Almaz isen sorumluluğu, başkaları senden doğan boşluğu doldurur. Açığı kapatır. Sen de oturup onları seyretmek zorunda kalırsınız.
Son dönemlerde özellikle iktidar partisi olan Ak Parti’ye yakın isimlerin STK’larda yöneticilik yapmalarına tanıklık etmeye başladım.
Bir şekilde köşe başlarını tutmuşlar. Siyaseten aldıkları destek sayesinde seçilerek veya atanarak musluğun başına geçmişler.
Siyasi desteği aldıkları kişilerin sayesinde de ekonomilerini düzeltmeye başlamışlar. Bu koltuk böyle bir şey işte…
Başkaları boşluk doldurur dedim ya. Sen istemez isen, talep etmez isen, geri durup seyreder isen hak eden veya etmeyen gelir bu boşluğu doldurur.
Şöyle bir bakıyorum siyaseten iki kişiye sözü geçmeyecek kadar etkisiz ve yetkisiz olanlar bu koltukları dolduruyorlar. Sonra da bir yere talip olduklarında CV’lerini kabarık tutmak adına yazdıkça yazıyorlar bu geçmişi!
Hayat böyle bir şey işte…
STK’ların çalışma tempolarına, rehberlik ettikleri etkinliklere bakıyorum biraz da bu konuda takılıp kalıyorum. Körler ile sağırların birbirlerini ağırlamaları misali yapılan ziyaretler, verilen plaketler, etkinliklerde davet edilen kişilerin nevileri ve bunların ortaya koydukları sonuçlar genel bir değerlendirmeye alındığında buram buram ‘Politika’ kokuyor tüm çalışmalar.

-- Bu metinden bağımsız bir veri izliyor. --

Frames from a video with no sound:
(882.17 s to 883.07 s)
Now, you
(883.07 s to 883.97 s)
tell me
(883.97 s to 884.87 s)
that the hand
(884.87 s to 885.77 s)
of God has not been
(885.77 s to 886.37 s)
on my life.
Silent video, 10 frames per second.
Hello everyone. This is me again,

Siyaseten geldikleri için de kamunun memurlarını da kendilerine emir kulu sanıyorlar ve yaklaşımlarıyla da bu boşluk dolduranlar orasını da rezil ediyorlar.
Çözüm yolu nedir?
Gayet açık ve net aslında. Birilerinin boşluk doldurmalarına izin vermeyeceksin, sen de yetki isteyeceksin, talep edeceksin.
O vakit birilerinin boşluk doldurmasına izin vermemiş olursun.

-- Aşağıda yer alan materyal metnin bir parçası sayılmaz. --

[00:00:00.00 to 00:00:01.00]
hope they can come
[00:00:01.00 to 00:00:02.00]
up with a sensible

Diyeceksiniz ki bu STK’lar çok mu önemli. Sizi bilmiyorum ama benim için önemli.
Pazarlamacılık yapan, kendini pazarlayan siyaset simsarları için çok ama çok önemli…
Olayı bir de bu açıdan görüp değerlendirmek istedim. Yanlış mı yaptım sizce?
Yorumlarınızın ‘doğru yaptın’ dercesine çıktığını düşünüyorum. O vakit gelin hep birlikte boşluk doldurmak isteyenlere izin vermeyelim…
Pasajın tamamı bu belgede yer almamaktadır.